> _Directions for this task_
Please set down only the lines from the one containing "Silent video, 10 frames per second." through the end of the entries below, exactly, minus any pictures.

> _The input_
-- -- --

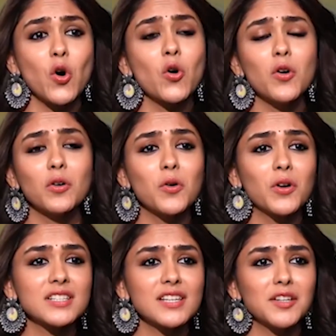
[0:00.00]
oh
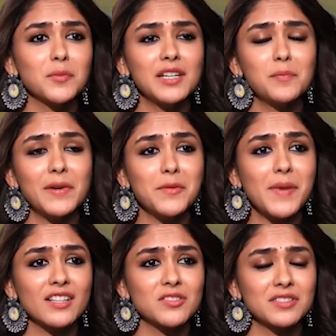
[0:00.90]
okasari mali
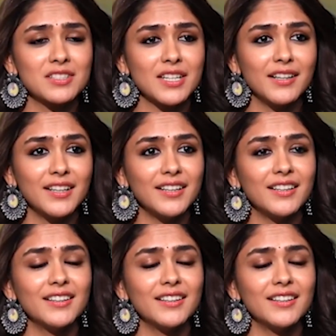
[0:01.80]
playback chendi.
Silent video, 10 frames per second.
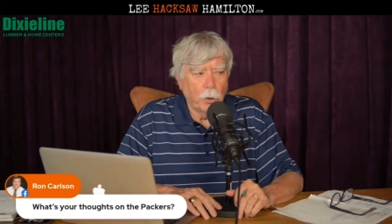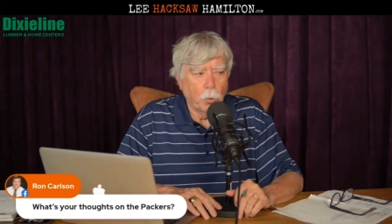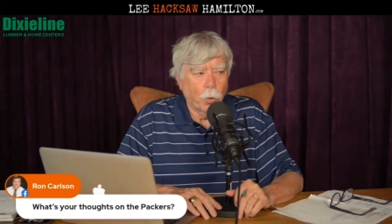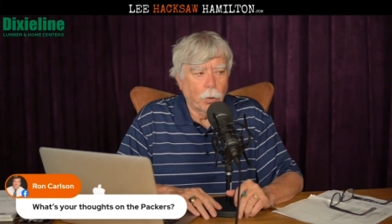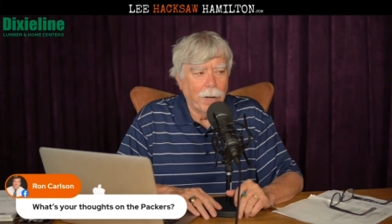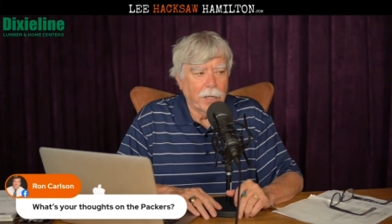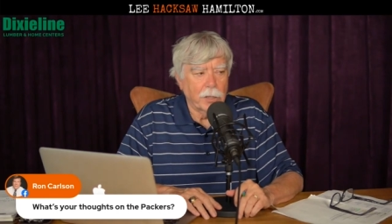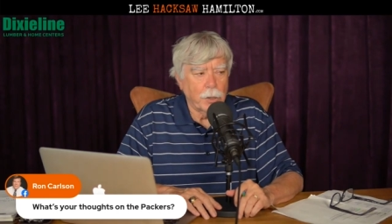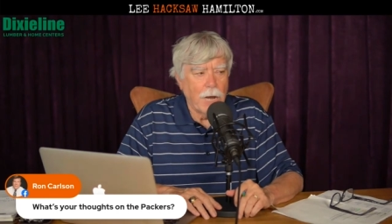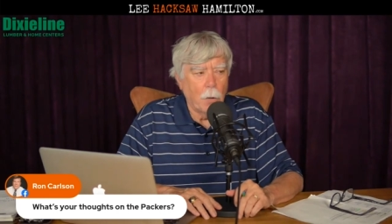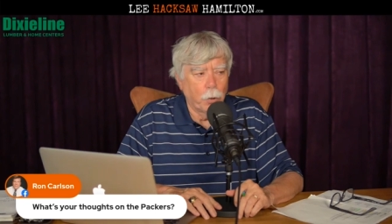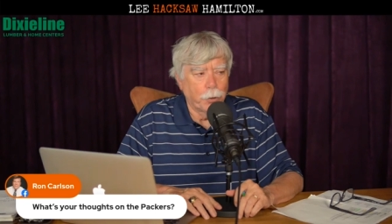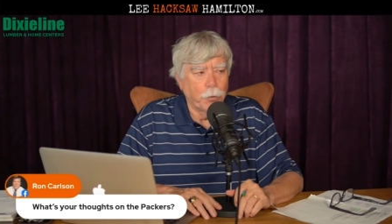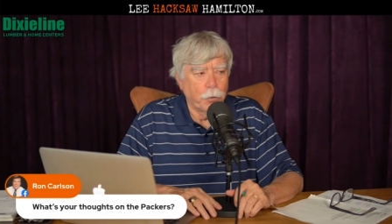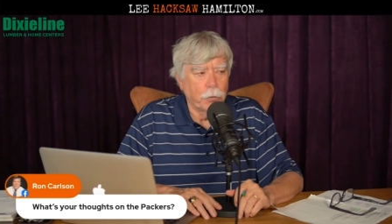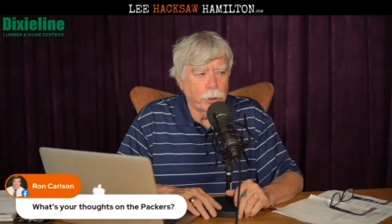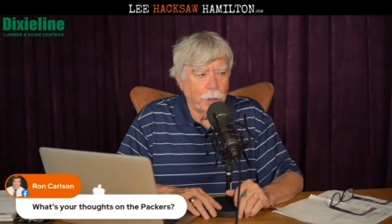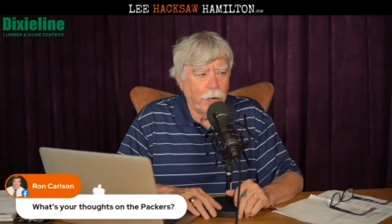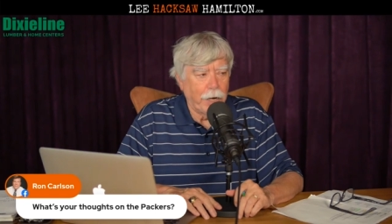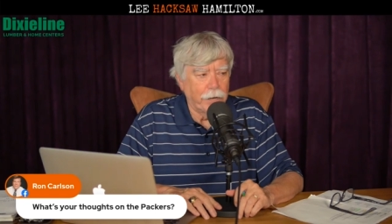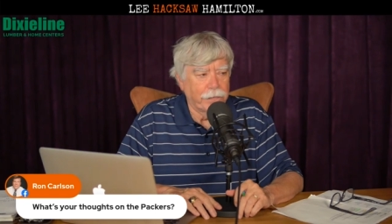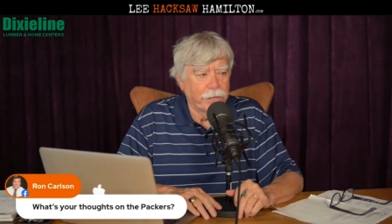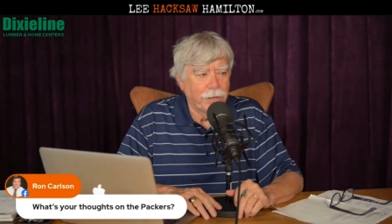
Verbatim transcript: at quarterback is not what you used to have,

-- -- --

> _Task response_
Silent video, 10 frames per second.
Verbatim transcript: at quarterback is not what you used to have,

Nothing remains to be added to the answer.